How to Calculate the Chi-Square Test Statistic
The chi-square test is a versatile statistical method used to determine if there is a significant association between two categorical variables in a sample. It can be employed in various fields including biology, sociology, and market research. This article will guide you through the steps of calculating the chi-square test statistic using a contingency table.
Step 1: Set Up Your Contingency Table
A contingency table, also known as a cross-tabulation or crosstab, is used to display the relationship between two categorical variables. It consists of rows and columns representing each possible value of each variable, with the cell frequencies indicating how many observations fall into each category pairing.
Here’s an example of a 2×2 contingency table:
Variable B
Category 1 Category 2 Row Total
Variable A
Category 1 O11 O12 R1
Category 2 O21 O22 R2
Column Total C1 C2 N (sample size)
Step 2: Calculate Expected Values
In order to calculate the chi-square test statistic, you must first find the expected values for each cell in your contingency table. Expected values are calculated using the following formula:
Eij = (Ri * Cj) / N
where Eij is the expected value for cell i,j, Ri is the row total for row i, Cj is the column total for column j, and N is the total number of observations.
For example:
E11 = (R1 * C1) / N
E12 = (R1 * C2) / N
E21 = (R2 * C1) / N
E22 = (R2 * C2) / N
Step 3: Compute Chi-Square Test Statistic
Now that you have your observed values and expected values, you can calculate the chi-square test statistic using the following formula:
χ² = Σ [(Oij – Eij)² / Eij]
where χ² represents the chi-square test statistic and Oij are the observed values in each cell.
For example:
χ² = ((O11-E11)² / E11) + ((O12-E12)² / E12) + ((O21-E21)² / E21) + ((O22-E22)² / E22)

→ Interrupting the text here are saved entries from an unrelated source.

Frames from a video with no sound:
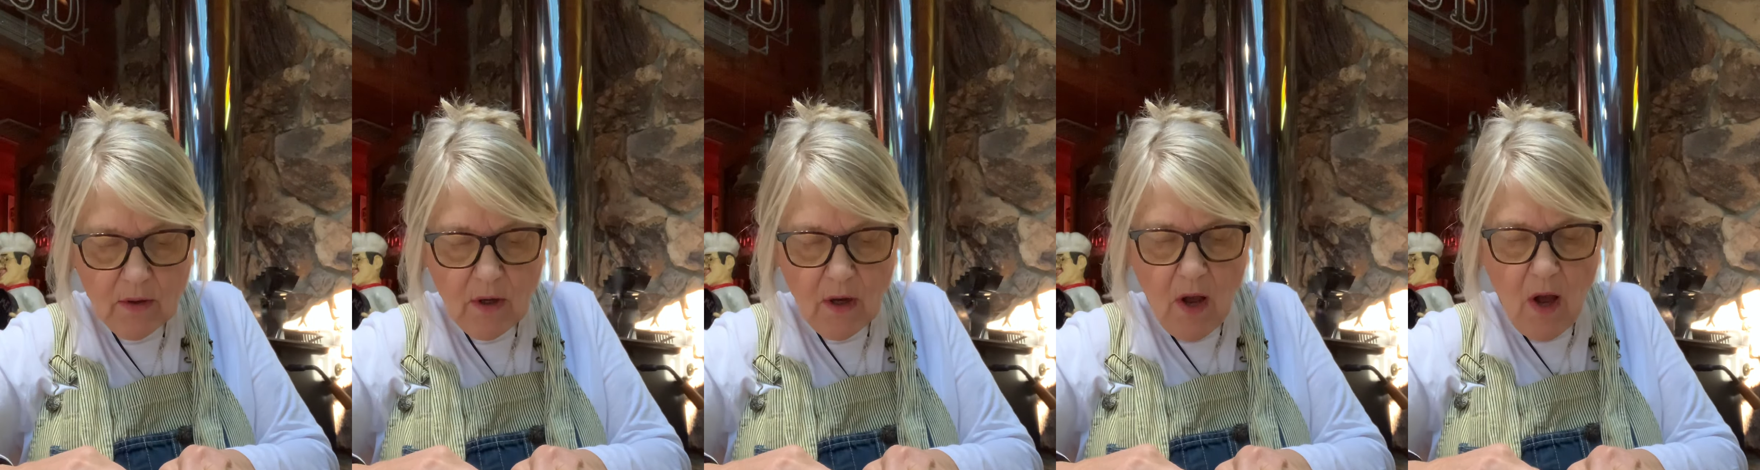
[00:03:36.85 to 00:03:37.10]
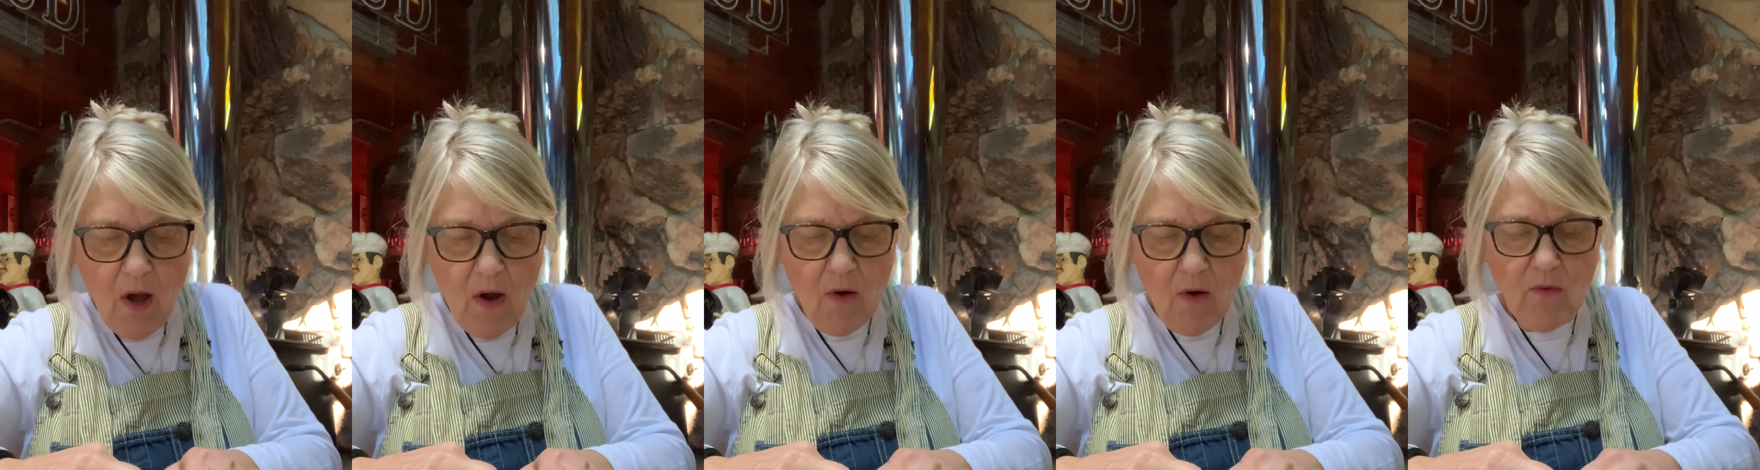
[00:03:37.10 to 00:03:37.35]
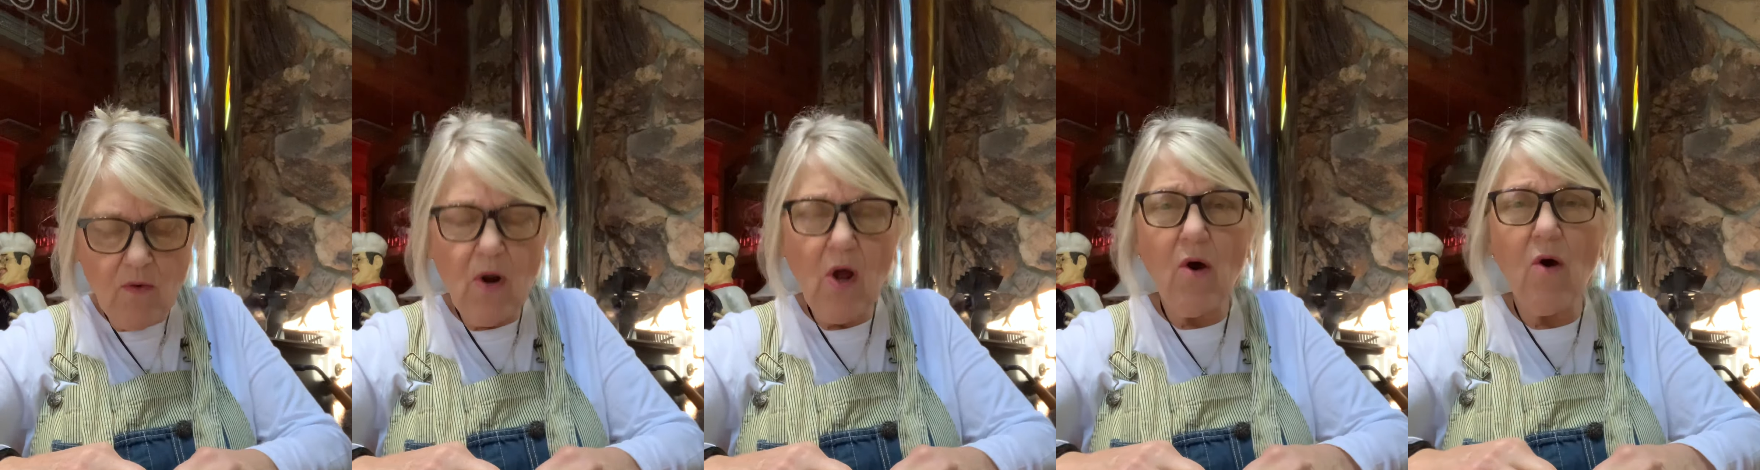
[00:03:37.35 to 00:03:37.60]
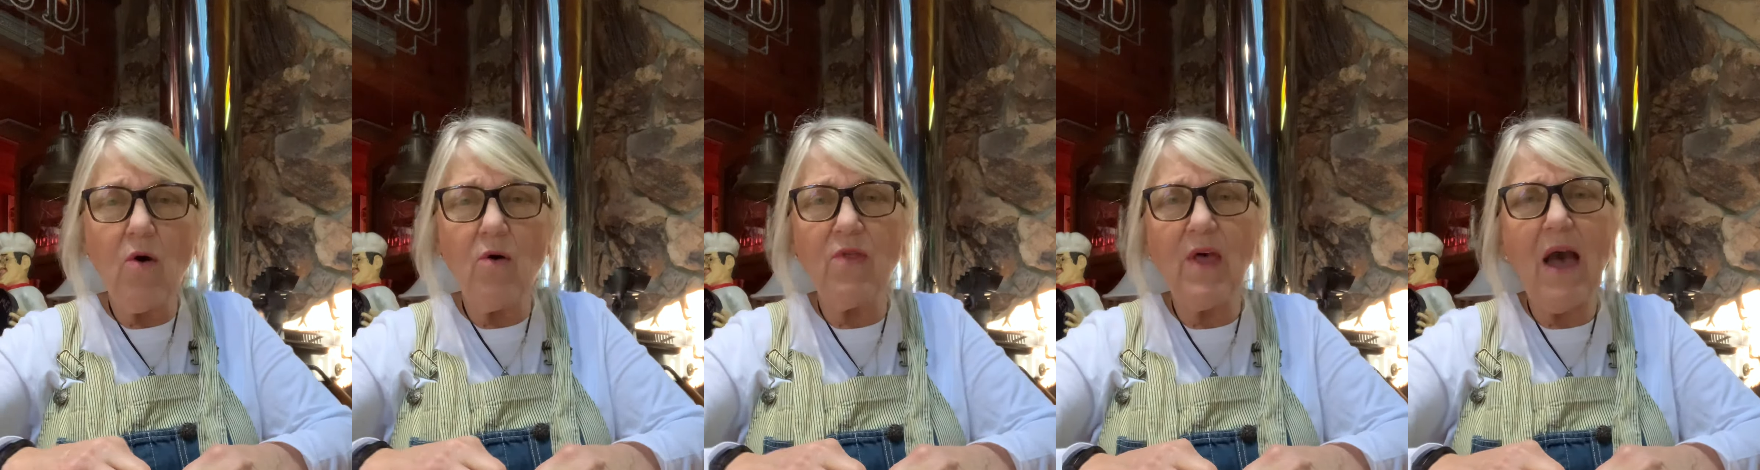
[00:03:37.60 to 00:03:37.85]
Oh,
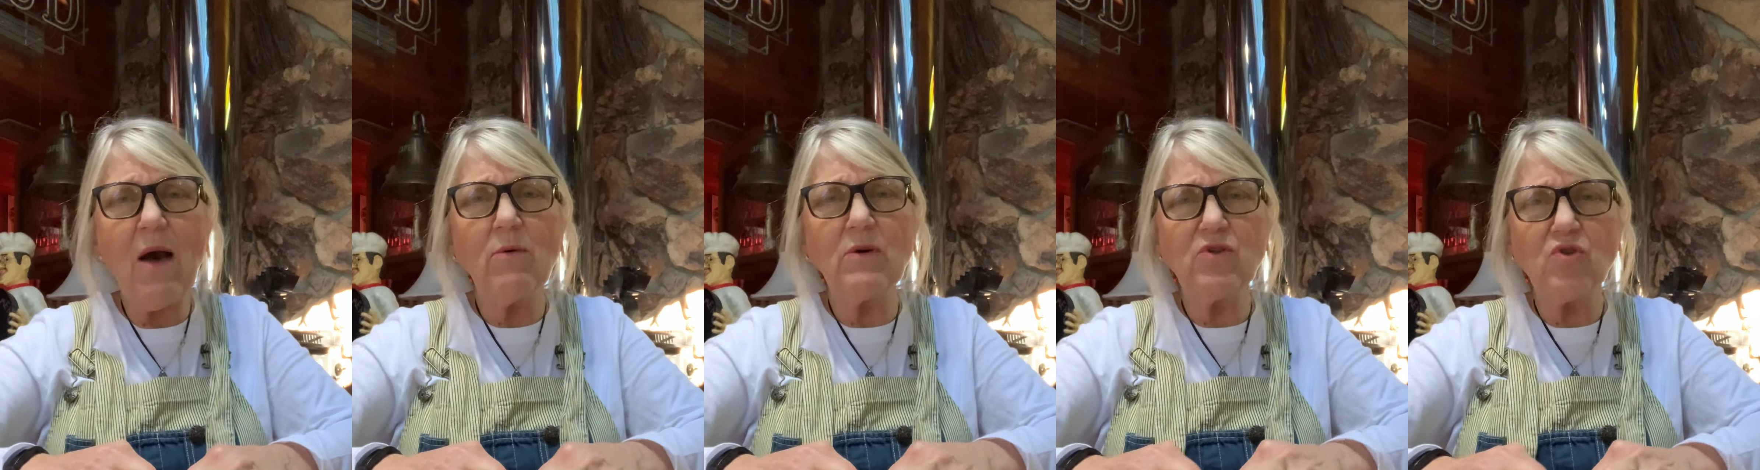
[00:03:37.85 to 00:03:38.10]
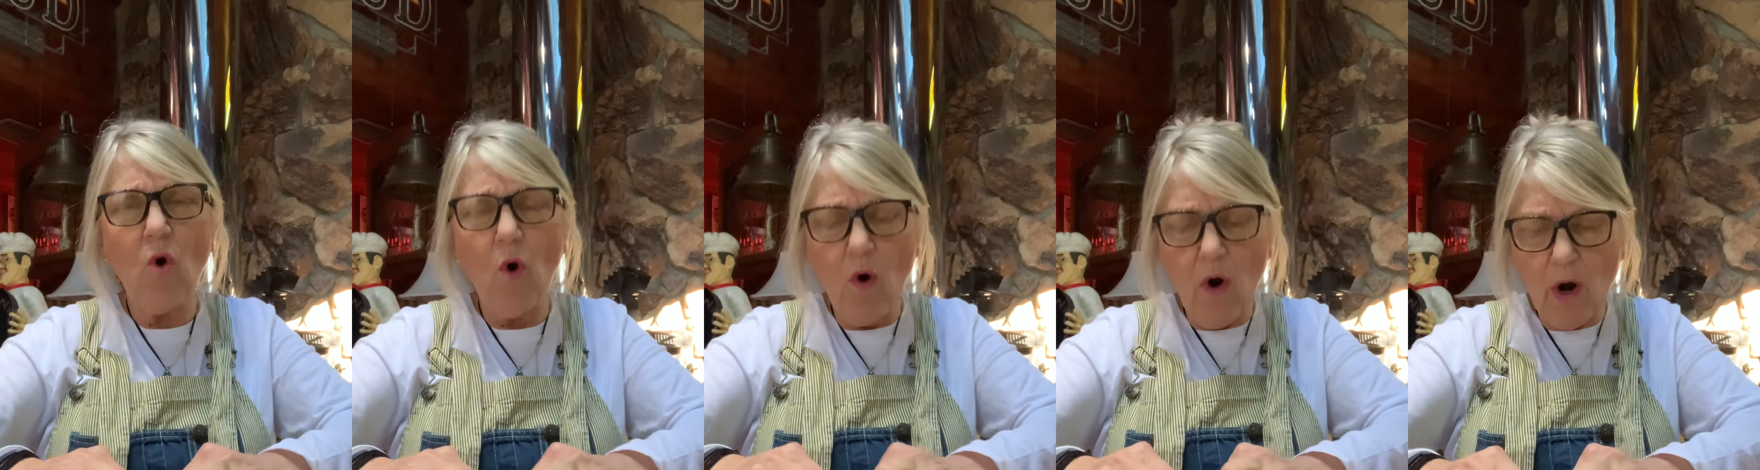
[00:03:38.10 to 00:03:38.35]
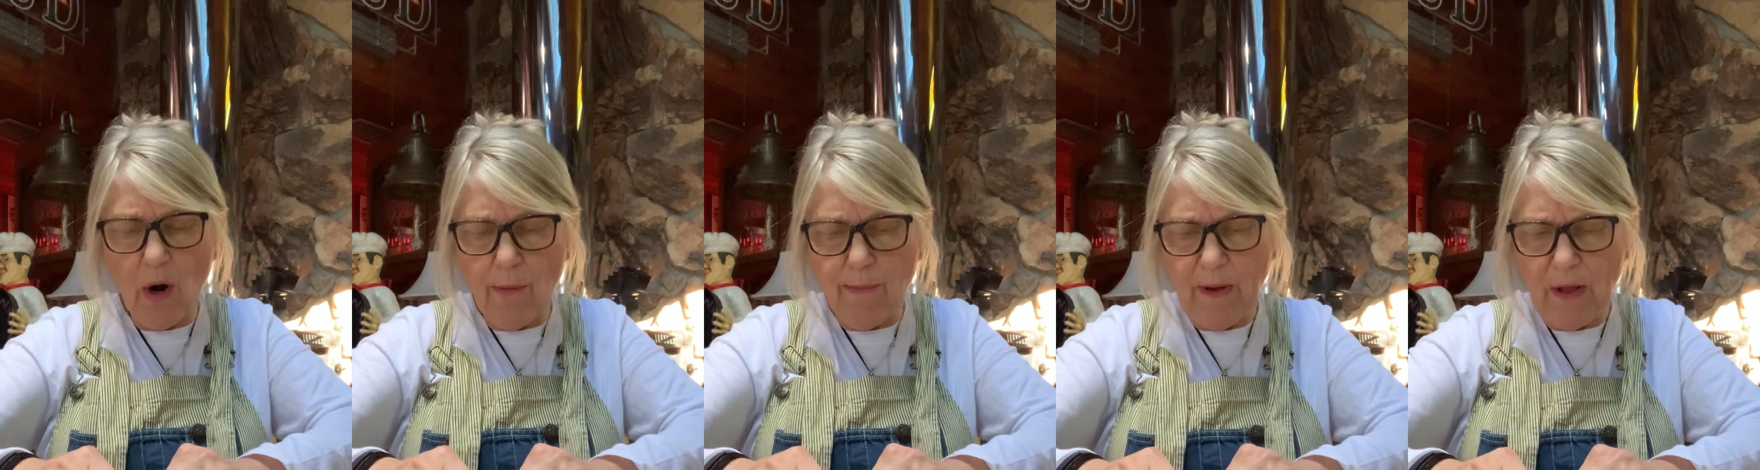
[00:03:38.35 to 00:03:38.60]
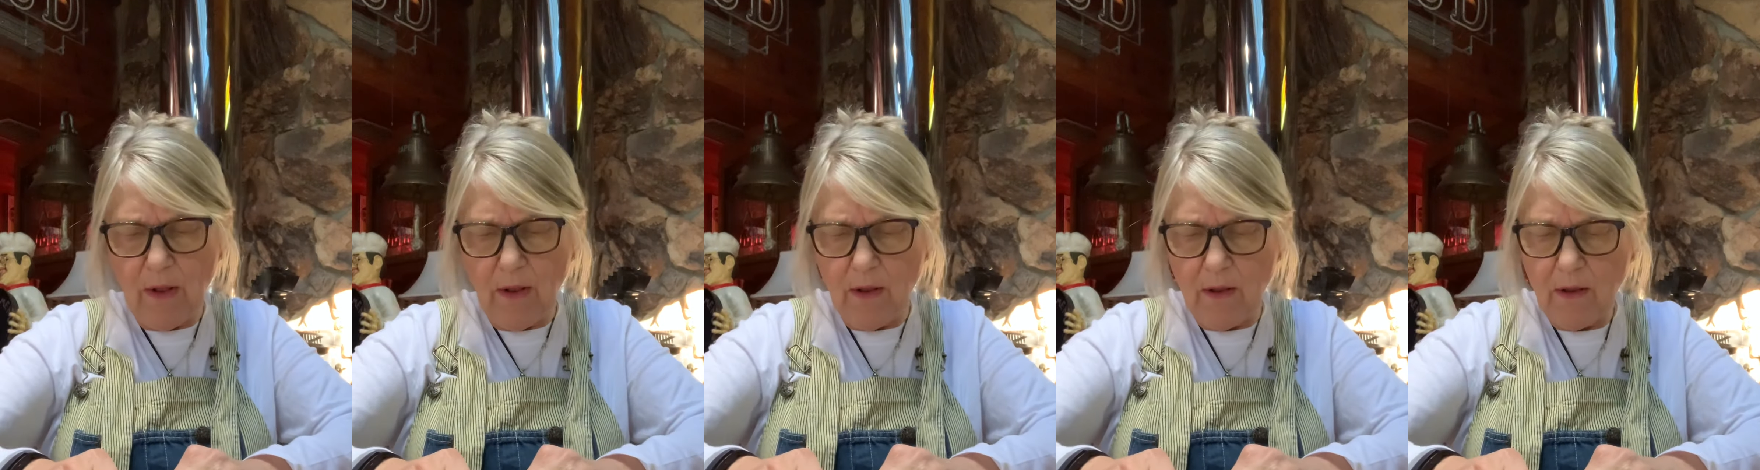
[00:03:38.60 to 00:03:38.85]
no, that was
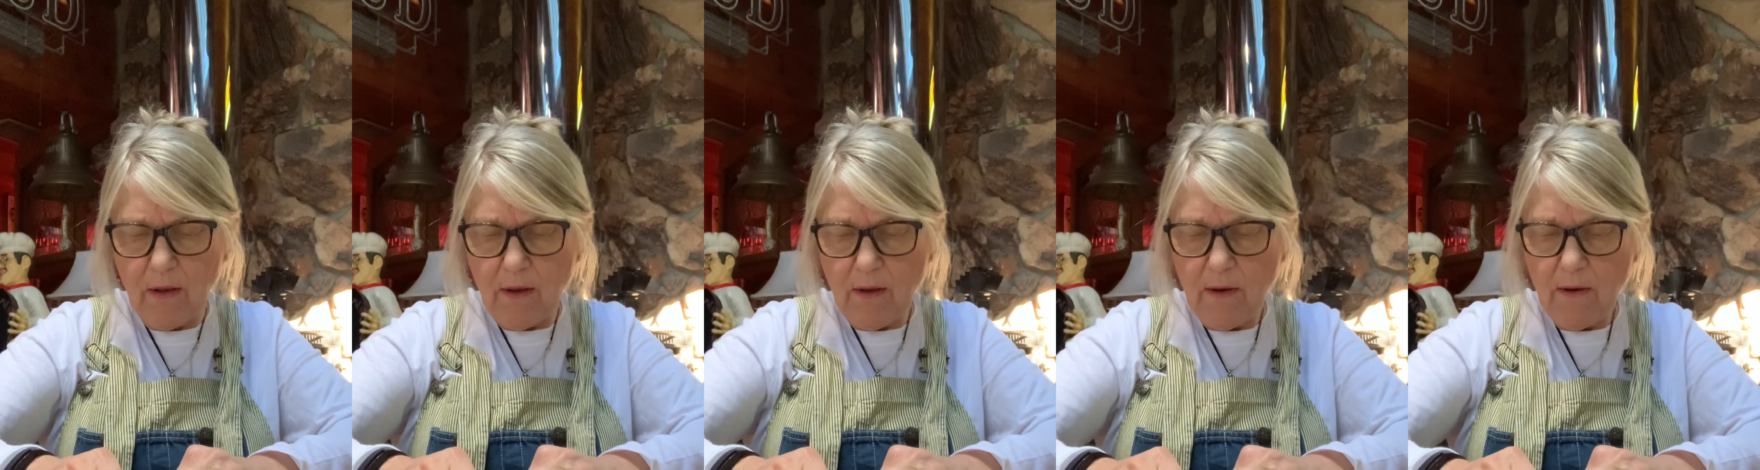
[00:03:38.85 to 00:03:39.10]
horrible.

Step 4: Determine Degrees of Freedom
To interpret the significance of your chi-square test statistic, you must first determine the degrees of freedom, calculated as:
df = (number of rows – 1) * (number of columns – 1)
For a 2×2 contingency table, this would result in:
df = (2-1) * (2-1) = 1
Step 5: Compare to Chi-Square Distribution
Finally, compare your chi-square test statistic to the critical value from the chi-square distribution table with your calculated degrees of freedom. If your test statistic is greater than the critical value at a pre-determined significance level (e.g., 0.05 or 0.01), you can reject the null hypothesis that there is no association between the two categorical variables.
In summary, calculating the chi-square test statistic involves setting up a contingency table, computing expected values, finding the difference between observed and expected values, squaring those differences, dividing by expected values and summing them up. Don’t forget to determine degrees of freedom and check against a chi-square distribution table to assess statistical significance.